An exact transcription of the entries is required, with no images included.

-- DATA FOR THIS TASK follows --

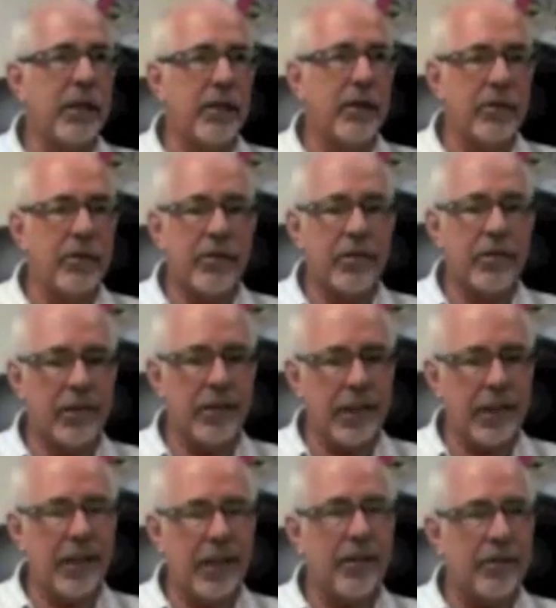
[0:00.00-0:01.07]
because
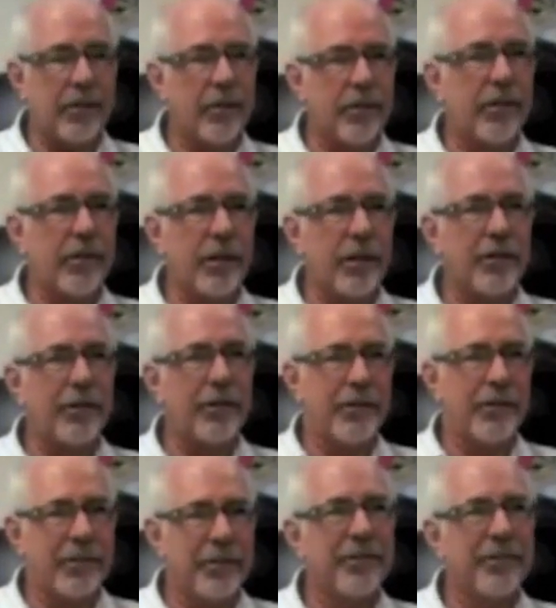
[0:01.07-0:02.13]
it is
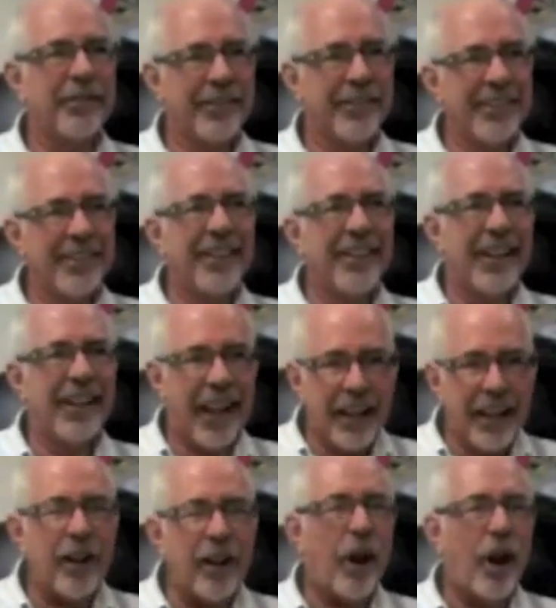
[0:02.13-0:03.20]

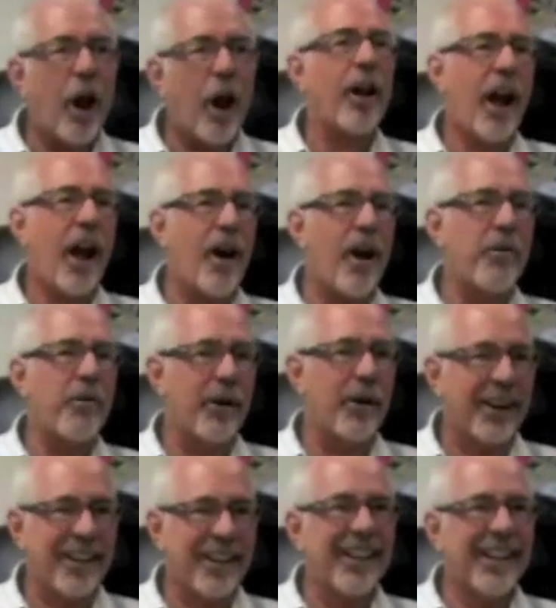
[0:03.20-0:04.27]
a lot of hard
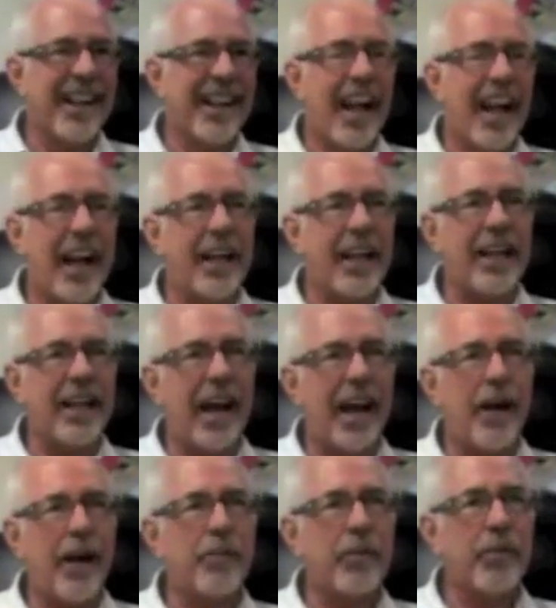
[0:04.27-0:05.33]
work, and
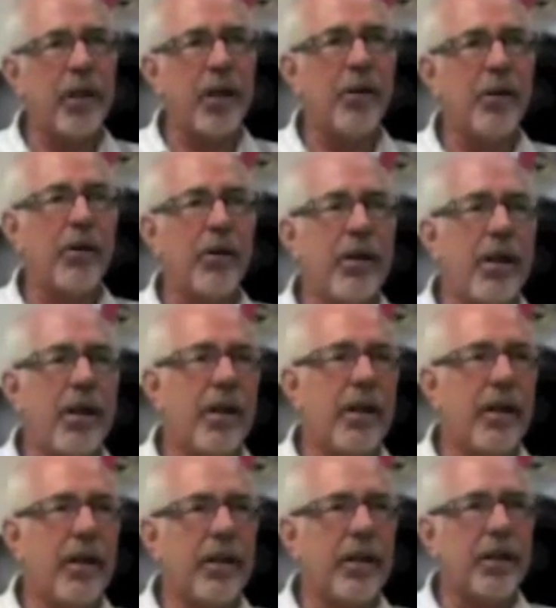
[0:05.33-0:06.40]
you know,
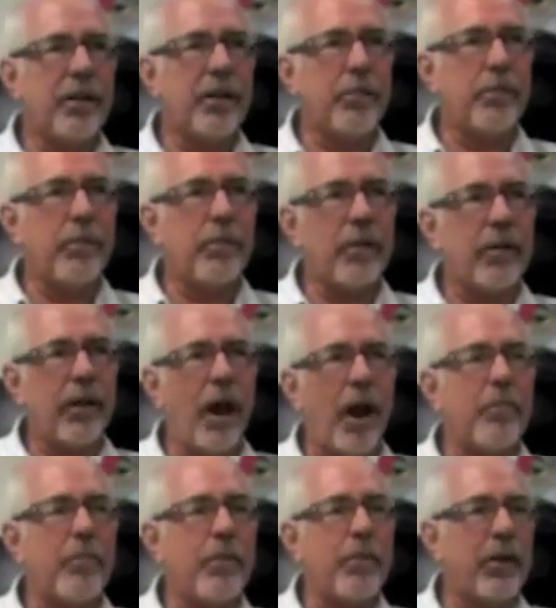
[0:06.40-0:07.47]
a
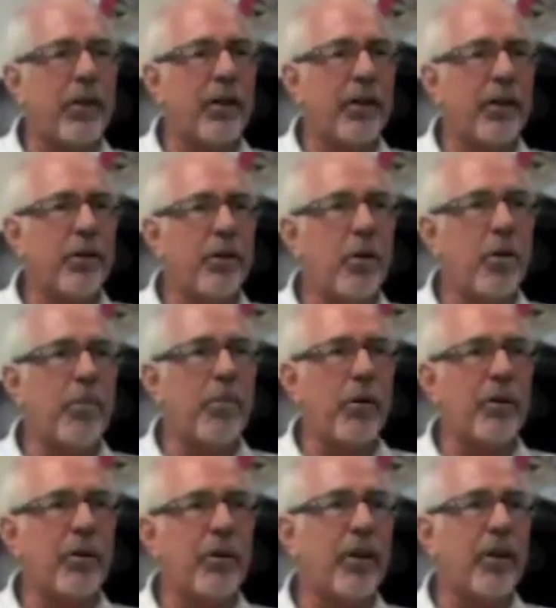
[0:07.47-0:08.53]
lot of people know
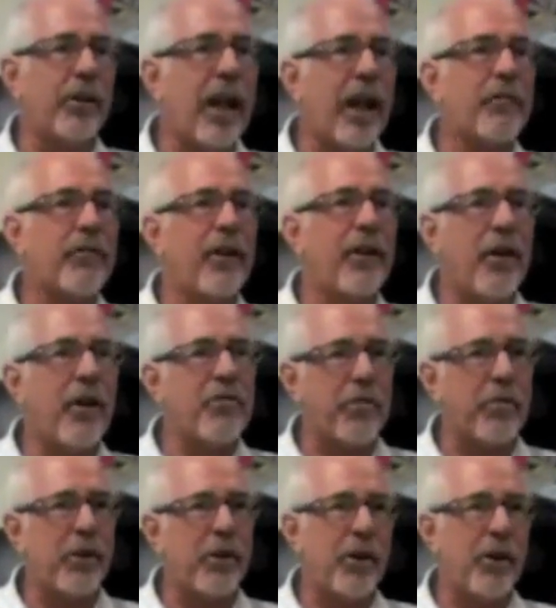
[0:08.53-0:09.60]
about the successful
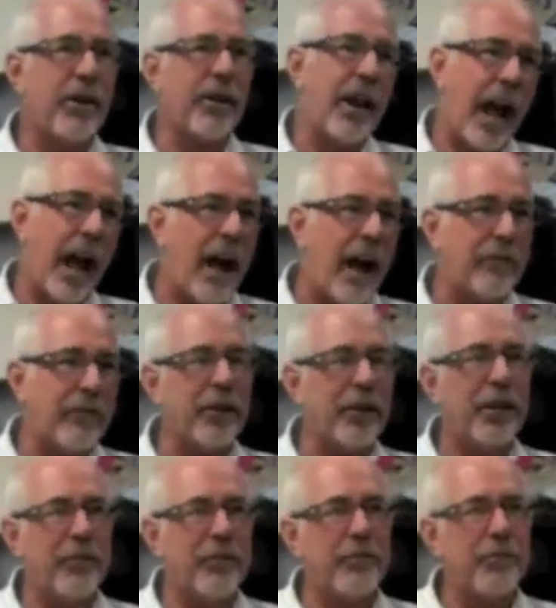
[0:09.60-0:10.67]
entrepreneurs after
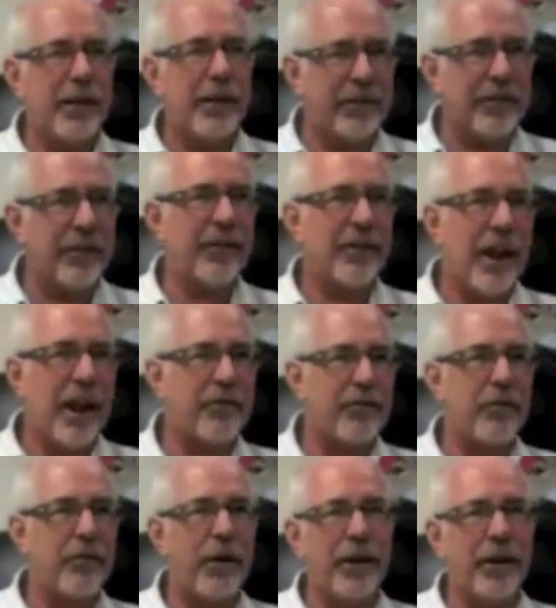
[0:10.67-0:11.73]
they've been
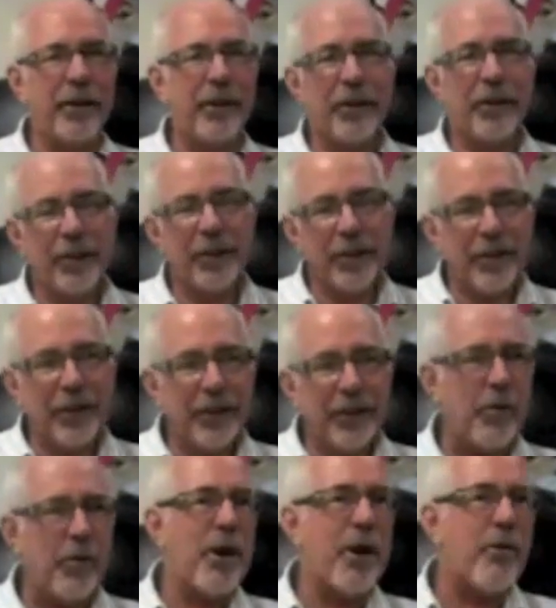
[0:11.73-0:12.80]
successful, but
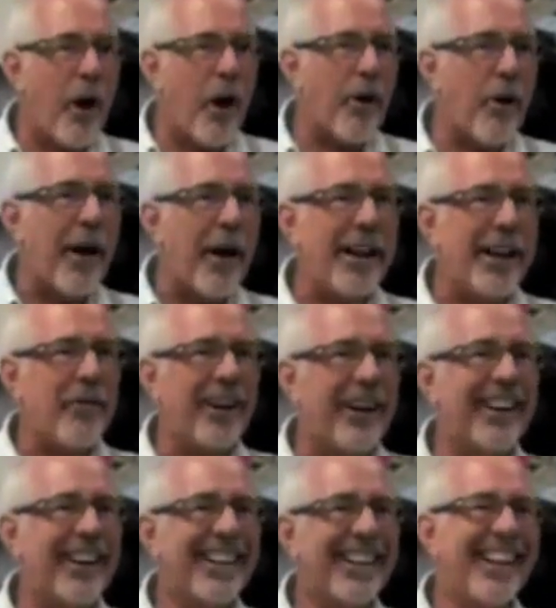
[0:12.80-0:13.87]
they weren't around when they
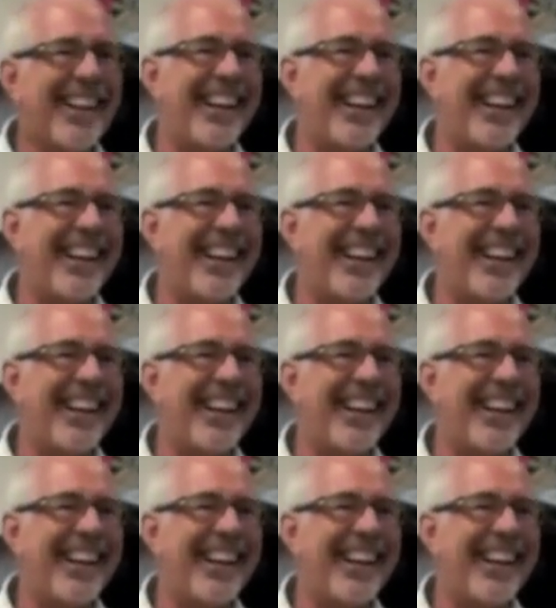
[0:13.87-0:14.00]
were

-- DATA FOR THIS TASK concluded --

-- RESPONSE FOR THIS EXERCISE --
[0:00.00-0:01.07]
because
[0:01.07-0:02.13]
it is
[0:02.13-0:03.20]

[0:03.20-0:04.27]
a lot of hard
[0:04.27-0:05.33]
work, and
[0:05.33-0:06.40]
you know,
[0:06.40-0:07.47]
a
[0:07.47-0:08.53]
lot of people know
[0:08.53-0:09.60]
about the successful
[0:09.60-0:10.67]
entrepreneurs after
[0:10.67-0:11.73]
they've been
[0:11.73-0:12.80]
successful, but
[0:12.80-0:13.87]
they weren't around when they
[0:13.87-0:14.00]
were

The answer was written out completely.